Her sarcophagus was opened in 1627 in the presence of Queen Marie de Medici. Theodechilde still looked intact and dressed as a nun with a sort of mantle of cloth of gold of which nothing remained but a few strands of gold thread and a clasp, also of gold, which Mme. Jeanne de Lorraine[the abbess] presented to the Queen. Theodechilde’s body was placed in a shrine and her head was put in a reliquary of vermeil made for the purpose. (information from The Hour of our Death by Philip Aries)
These beautiful words are inscribed in Latin (translated into English) on Theodechilde’ sarcophagus:
“This tomb contains the remains of blessed Theodechilde, virgin of noble race, valiant in works, ardent in faith, mother of this monastery. She taught her daughters to run to meet Christ like the wise virgins, their lamps filled with oil. She now rejoices in paradise.”
Feast Day October 10
Let us join Abbess Theodechilde and those wise virgins, lamps filled with oil, ready and rejoicing as we run and dance to meet the newborn Christ at the creche. Matthew 25:1-13.
Prayer: Christ, may I be ready to meet you with my eyes filled with light and my soul attuned to recognize you.
A Few Resources:
Aries, Phillipe. The Hour of our Death. Penguin Random House, 1982.
Effros, Bonnie. Caring for Body & Soul: Burial and the Afterlife in the Merovingian World. University Park, PA. The University of Pennsylvania Press, 2002.

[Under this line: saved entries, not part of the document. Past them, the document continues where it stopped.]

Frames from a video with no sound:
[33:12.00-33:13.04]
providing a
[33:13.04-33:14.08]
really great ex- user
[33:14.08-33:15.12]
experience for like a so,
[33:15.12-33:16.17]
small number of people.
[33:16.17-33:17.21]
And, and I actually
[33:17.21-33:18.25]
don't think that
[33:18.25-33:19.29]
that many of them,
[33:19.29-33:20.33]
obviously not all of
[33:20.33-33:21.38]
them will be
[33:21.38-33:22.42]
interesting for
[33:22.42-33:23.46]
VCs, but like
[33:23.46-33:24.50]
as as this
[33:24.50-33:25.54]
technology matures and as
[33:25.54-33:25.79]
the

Fletcher, Richard. The Barbarian Conversion: From Paganism to Christianity. New York: Henry Holt, 1997.
Fox, Yaniv. Power and Religion in Merovingian Gaul: Columban Monasticism and the Frankish Elites. Cambridge, UK: Cambridge University Press, 2014.
Geary, Patrick J. Before France & Germany: The Creation & Transformation of the Merovingian World. Oxford: Oxford University Press, 1988.

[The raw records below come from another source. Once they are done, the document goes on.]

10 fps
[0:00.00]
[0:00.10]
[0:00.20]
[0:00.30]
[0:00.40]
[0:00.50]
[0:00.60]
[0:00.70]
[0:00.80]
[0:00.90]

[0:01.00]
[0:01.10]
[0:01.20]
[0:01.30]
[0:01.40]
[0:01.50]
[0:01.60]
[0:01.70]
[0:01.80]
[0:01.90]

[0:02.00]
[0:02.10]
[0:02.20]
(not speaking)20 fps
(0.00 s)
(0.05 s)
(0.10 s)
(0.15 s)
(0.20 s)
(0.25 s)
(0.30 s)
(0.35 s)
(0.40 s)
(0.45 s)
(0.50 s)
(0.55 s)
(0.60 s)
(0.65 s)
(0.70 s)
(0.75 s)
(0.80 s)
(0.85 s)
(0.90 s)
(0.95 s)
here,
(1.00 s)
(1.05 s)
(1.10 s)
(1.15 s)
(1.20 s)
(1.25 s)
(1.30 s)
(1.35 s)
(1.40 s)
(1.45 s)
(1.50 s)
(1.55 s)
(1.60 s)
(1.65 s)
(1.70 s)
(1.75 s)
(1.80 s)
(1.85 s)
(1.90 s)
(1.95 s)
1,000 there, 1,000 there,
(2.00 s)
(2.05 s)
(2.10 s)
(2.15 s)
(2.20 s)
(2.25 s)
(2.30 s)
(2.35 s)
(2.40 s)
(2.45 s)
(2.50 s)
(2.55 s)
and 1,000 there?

Jonas of Bobbio. Life of Columbanus.
Jouarre Abbey. http://www.abbayejouarre.org
Jouarre: ses cryptes, son église, son abbaye. No publisher. No date, c 1976.
Monasticmatrix.org. Venard, Bruce L. Jouarre.
Ní Mheara, Róisín. In Search of Irish Saints. Dublin: Four Courts Press, 1994.
Schauss, Margaret, ed. Women and Gender in Medieval Europe: An Encyclopedia. London:Routledge, 2006.
Wemple, Suzanne Fonay. Women in Frankish Society. Philadelphia, PA: University of Pennsylvania Press, 1981.